When a major system incident occurs, there is a ton of online and offline communication going on — or at least there should be. The online part creates a digital audit trail of what happened when and how people reacted, and ultimately how the problem was solved. Jeli launched a few years ago to help companies understand and track incidents. Today the company announced the next logical step in that approach — a beta that brings ChatGPT-like functionality to incident management.
Company founder and CEO Nora Jones says that adding generative AI to the product seemed like a natural extension of what they were doing already. “We’re always on the lookout for things to improve the product, and make it easier for humans to understand what they’re supposed to do in the middle of an emergency, or even outside of an emergency and where to access expertise. So we started playing around with generative AI to help during the incident and then after the incident as well,” Jones told TechCrunch.
For starters, it’s going to help humans understand what happened with a summarizing feature. As she points out, sometimes an incident can drag on for days or weeks, and just being able to get caught up without having to wade through all the messaging can save oodles of time for the people involved. “So during the incident, we have a feature called ‘Catch Me Up’ that takes the conversation that’s happened so far, and summarizes it for whoever is needing to be caught up on the incident,” she said.

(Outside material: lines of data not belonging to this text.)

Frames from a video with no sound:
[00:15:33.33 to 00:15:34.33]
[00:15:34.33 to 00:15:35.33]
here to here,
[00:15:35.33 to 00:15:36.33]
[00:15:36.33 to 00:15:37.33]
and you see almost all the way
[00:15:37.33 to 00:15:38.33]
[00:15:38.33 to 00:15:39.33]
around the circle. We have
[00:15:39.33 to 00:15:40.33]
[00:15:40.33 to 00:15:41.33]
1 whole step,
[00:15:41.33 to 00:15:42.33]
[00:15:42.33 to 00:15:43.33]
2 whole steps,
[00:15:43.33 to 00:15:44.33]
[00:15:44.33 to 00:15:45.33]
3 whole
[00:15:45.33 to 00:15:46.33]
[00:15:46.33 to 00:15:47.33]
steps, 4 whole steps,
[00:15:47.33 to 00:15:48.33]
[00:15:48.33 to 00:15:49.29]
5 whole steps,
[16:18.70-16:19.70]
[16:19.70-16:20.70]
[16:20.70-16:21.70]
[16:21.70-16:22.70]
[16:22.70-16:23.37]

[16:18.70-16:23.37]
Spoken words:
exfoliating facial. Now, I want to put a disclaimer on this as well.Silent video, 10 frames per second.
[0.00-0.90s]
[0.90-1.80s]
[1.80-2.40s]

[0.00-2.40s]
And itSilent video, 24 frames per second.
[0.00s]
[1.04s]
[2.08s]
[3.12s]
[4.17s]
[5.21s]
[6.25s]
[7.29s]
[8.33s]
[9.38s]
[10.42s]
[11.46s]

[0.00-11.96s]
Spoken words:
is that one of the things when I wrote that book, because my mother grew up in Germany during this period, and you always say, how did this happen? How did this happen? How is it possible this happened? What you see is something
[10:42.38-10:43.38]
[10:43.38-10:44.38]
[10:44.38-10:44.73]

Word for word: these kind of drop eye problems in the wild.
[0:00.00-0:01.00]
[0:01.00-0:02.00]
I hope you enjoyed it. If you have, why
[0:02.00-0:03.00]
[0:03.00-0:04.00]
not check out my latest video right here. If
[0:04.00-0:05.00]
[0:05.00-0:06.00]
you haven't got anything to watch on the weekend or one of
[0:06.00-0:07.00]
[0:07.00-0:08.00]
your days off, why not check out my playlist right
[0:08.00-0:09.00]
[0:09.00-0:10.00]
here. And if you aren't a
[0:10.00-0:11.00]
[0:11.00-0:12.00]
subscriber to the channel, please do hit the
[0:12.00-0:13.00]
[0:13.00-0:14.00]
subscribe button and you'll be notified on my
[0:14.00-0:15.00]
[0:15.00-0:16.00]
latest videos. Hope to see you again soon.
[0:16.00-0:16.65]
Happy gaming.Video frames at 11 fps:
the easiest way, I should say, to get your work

In addition, the company is providing a narrative for users to get a sense of the breadth of the incident. “We allow you to generate markers that summarize for you where detection happened, who was associated with it, what they said, where diagnosis happened and where repair happen. And the idea is to direct the humans towards understanding anomalous things about how the event unfolded.”
The company is using the OpenAI API for starters to build this functionality, but Jones says they have trained the model specifically on computer incident management. “We’re leveraging generative models from OpenAI. So we were using ChatGPT, and then we were able to improve a lot of the responses through things like chain of thought reasoning. That has allowed us to classify incident transcripts more readily,” she said.
Jones says to limit the hallucination problem where the model makes up part of an answer, which would be especially problematic in an incident management scenario. They show their work, so a human can check the source material to confirm the data they are generating is correct.
“You can see the summary and all the evidence that it pulled from. I never want to call this ‘an automated post mortem’ or ‘an automated incident review’ because it’s not it’s like it’s a kick starter. And we actually encourage humans to edit what it came up with,” she said.